Requirement >> Transcribe every line from the one containing "[00:00:01.67]" to the end of the listing, exactly as written, and leave out the pictures.

The records >>
##########
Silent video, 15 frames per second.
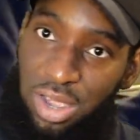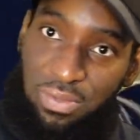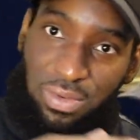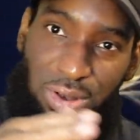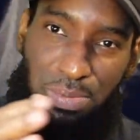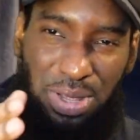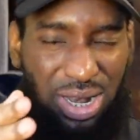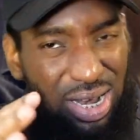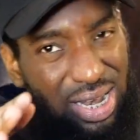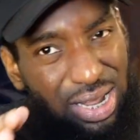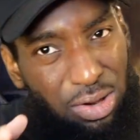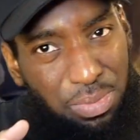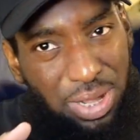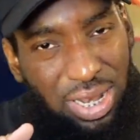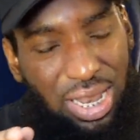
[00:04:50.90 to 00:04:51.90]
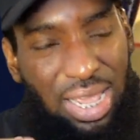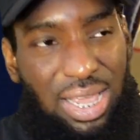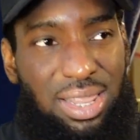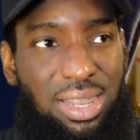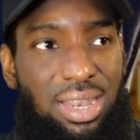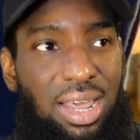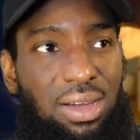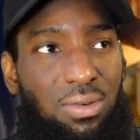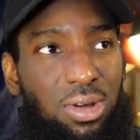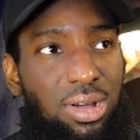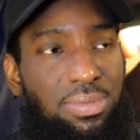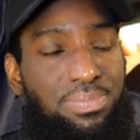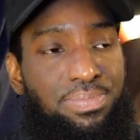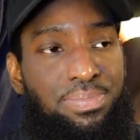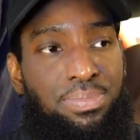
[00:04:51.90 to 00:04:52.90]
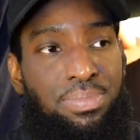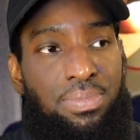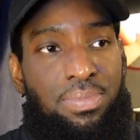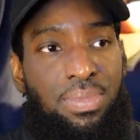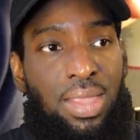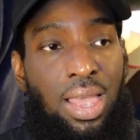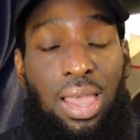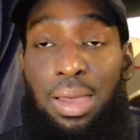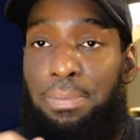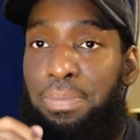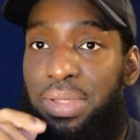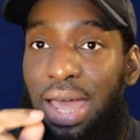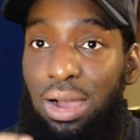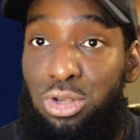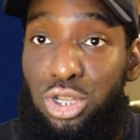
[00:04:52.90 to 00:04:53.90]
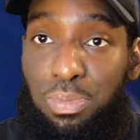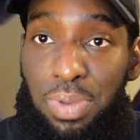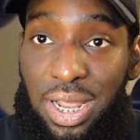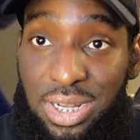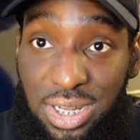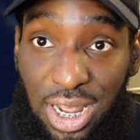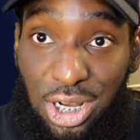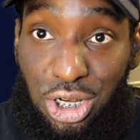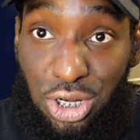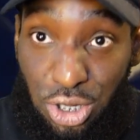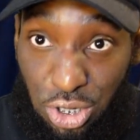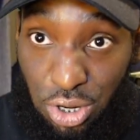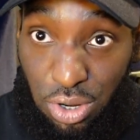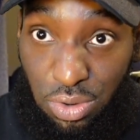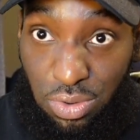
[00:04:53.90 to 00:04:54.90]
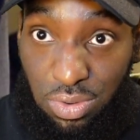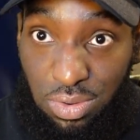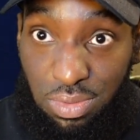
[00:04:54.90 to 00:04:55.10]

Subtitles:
even have been a little bit later than that, right? But that was a PlayStation 2.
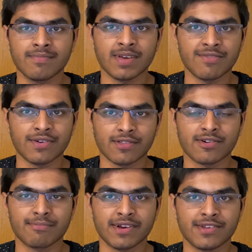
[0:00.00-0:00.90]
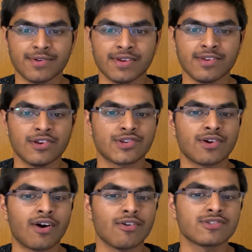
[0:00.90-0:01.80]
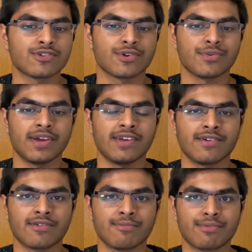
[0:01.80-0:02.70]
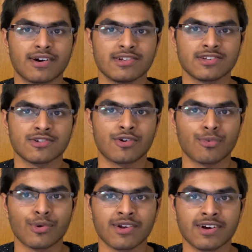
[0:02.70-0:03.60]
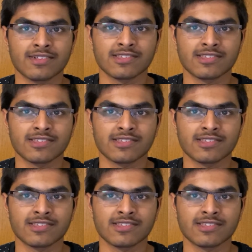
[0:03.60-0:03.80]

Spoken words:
If you learn by doing, you should also create your own projects or work on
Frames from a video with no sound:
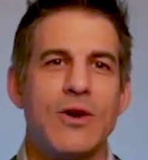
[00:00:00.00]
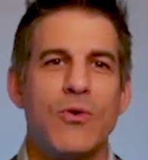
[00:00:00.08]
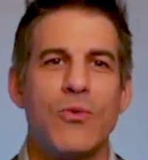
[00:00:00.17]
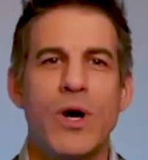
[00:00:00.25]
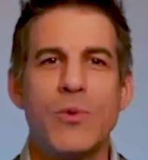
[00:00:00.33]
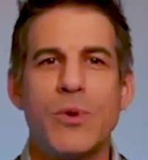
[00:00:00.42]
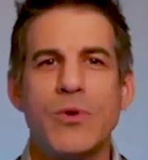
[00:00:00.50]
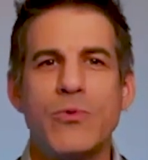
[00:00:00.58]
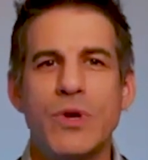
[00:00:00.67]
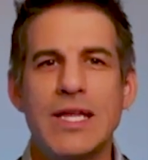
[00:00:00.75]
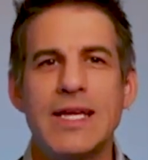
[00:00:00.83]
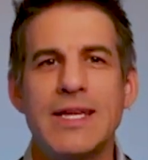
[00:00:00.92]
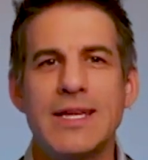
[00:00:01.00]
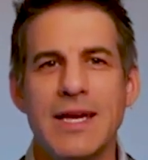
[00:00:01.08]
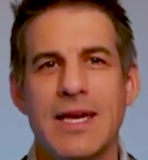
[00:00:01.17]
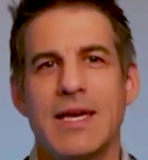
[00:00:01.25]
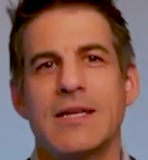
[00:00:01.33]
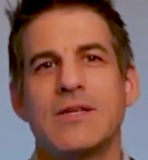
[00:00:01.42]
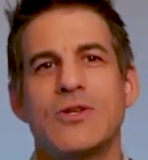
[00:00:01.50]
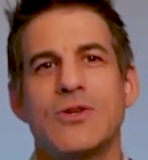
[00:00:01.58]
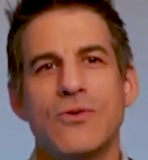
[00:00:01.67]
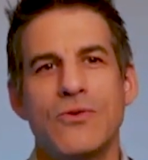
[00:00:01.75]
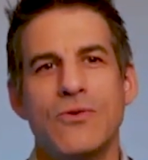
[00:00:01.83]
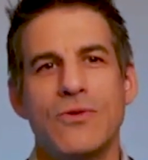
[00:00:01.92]
where we really dig
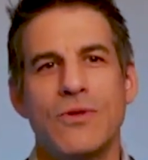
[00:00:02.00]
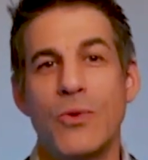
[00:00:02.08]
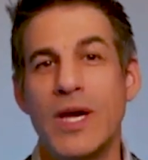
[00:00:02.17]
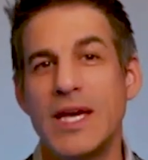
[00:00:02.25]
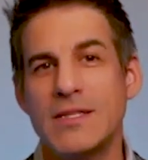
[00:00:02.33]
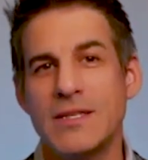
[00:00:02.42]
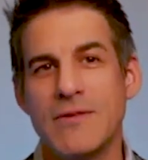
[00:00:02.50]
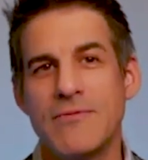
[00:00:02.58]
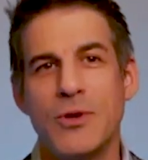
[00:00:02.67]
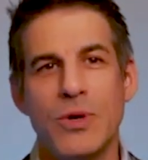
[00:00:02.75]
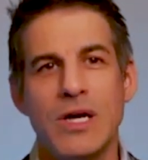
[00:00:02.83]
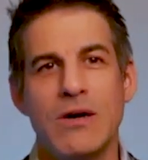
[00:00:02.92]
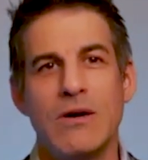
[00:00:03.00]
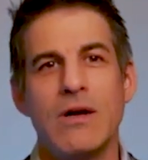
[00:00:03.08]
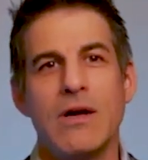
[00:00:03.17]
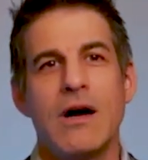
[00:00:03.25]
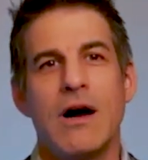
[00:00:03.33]
into the weeds, if you will,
##########
Reply >>
[00:00:01.67]
[00:00:01.75]
[00:00:01.83]
[00:00:01.92]
where we really dig
[00:00:02.00]
[00:00:02.08]
[00:00:02.17]
[00:00:02.25]
[00:00:02.33]
[00:00:02.42]
[00:00:02.50]
[00:00:02.58]
[00:00:02.67]
[00:00:02.75]
[00:00:02.83]
[00:00:02.92]
[00:00:03.00]
[00:00:03.08]
[00:00:03.17]
[00:00:03.25]
[00:00:03.33]
into the weeds, if you will,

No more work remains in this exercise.